Previous reports demonstrated the positive effect of applied nitrogen levels on wheat yield components [2, 46]. Where, the maximum N-availability in the soil by 100% N resulted in the highest heading, plant height, number of spikes/m2, number of grains /spike, 1000 grains wt (gm) and grains yield (tonne/fed). Nevertheless, the integrated biofertilization showed similar values besides increasing soil fertility which suggests this technology for sustainable agricultural technology.

5 Conclusion

Saving of available nitrogen source to wheat plant is a substantial requirement for optimal crop yield with high grains quality. However, chemical fertilization imposes several environmental problems. Therefore, seeking for ecofriendly and cheap biotechnology-driven methods to supply wheat plants with nitrogen requirements is a reasonable solution.

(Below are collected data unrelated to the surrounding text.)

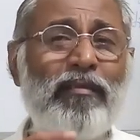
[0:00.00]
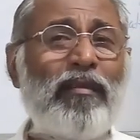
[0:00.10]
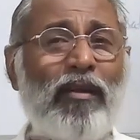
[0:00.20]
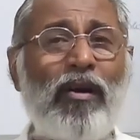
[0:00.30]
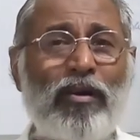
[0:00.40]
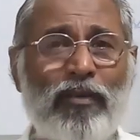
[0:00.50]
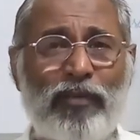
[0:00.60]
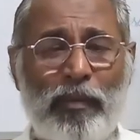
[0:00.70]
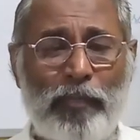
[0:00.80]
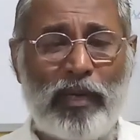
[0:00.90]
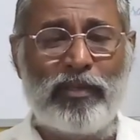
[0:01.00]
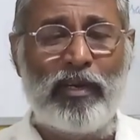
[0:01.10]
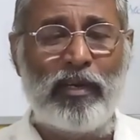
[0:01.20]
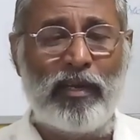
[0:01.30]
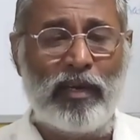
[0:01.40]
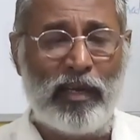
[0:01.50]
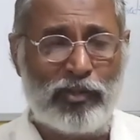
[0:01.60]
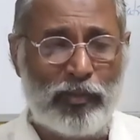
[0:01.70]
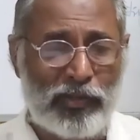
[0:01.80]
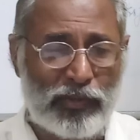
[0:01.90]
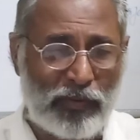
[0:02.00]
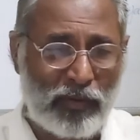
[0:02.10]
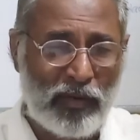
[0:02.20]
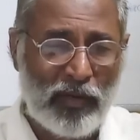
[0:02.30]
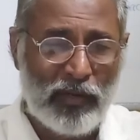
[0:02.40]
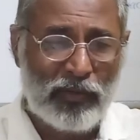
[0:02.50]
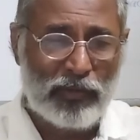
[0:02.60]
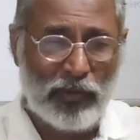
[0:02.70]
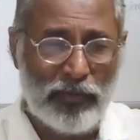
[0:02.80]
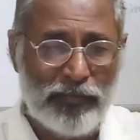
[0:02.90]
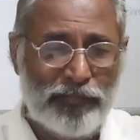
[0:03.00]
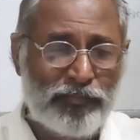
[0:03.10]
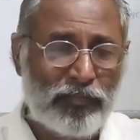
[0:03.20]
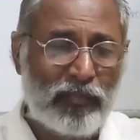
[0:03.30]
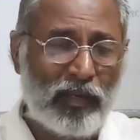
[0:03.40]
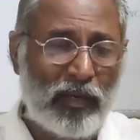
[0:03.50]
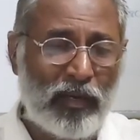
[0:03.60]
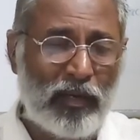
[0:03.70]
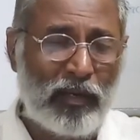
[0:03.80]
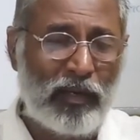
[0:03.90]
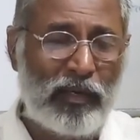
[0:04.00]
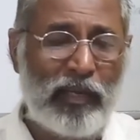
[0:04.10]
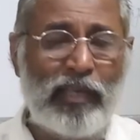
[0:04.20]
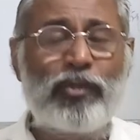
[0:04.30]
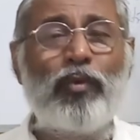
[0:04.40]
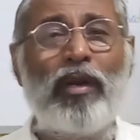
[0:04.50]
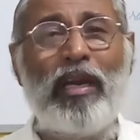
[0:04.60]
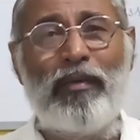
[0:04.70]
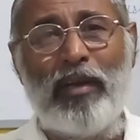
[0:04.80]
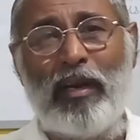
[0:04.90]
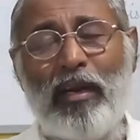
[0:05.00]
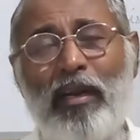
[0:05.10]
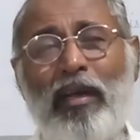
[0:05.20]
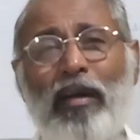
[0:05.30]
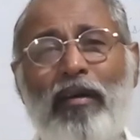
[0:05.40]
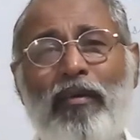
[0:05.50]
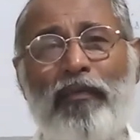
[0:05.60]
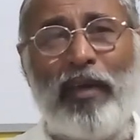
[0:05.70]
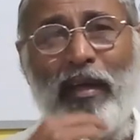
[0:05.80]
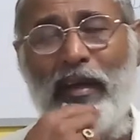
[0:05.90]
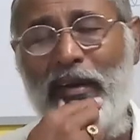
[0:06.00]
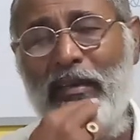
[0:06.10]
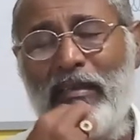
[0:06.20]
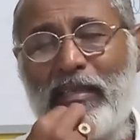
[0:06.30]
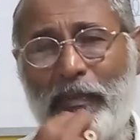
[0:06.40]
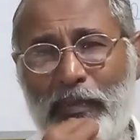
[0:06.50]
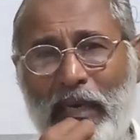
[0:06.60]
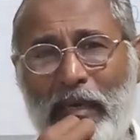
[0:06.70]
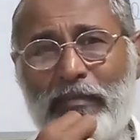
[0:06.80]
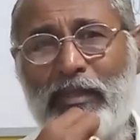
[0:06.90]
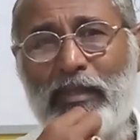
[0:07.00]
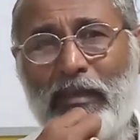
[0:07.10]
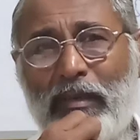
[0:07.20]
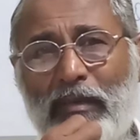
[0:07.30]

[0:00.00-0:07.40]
a lot of compassion and care has to be shown. So, it takes to a level where sometimes,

In the current study, application of integrated inoculation of cyanobacteria with yeasts along with partial mineral nitrogen fertilization (50% N, 75% N), over two independent field experiments, significantly increased soil microbial activity indices such as nitrogenase activity and CO2 evolution. Compared to individual amendments of cyanobacteria or yeast alone, integrated biofertilization significantly improved plant growth characteristics (Chl a,b), grains quality (NPK uptake and protein%), and increased wheat yield components (e.g., plant height, number of spikes/m2, number of grains/spike, 1000 grains wt (gm) and grains yield (tonne/fed)) in two wheat genotypes. Results of integrated biofertilization are comparable to those obtained by FRD with non-significant differences. Cyanobacteria-yeast combination with adjusted levels of mineral N-fertilizers could provide sustainable, cheap and safe solutions for modern agriculture technology, and may lead to sustainable economic development.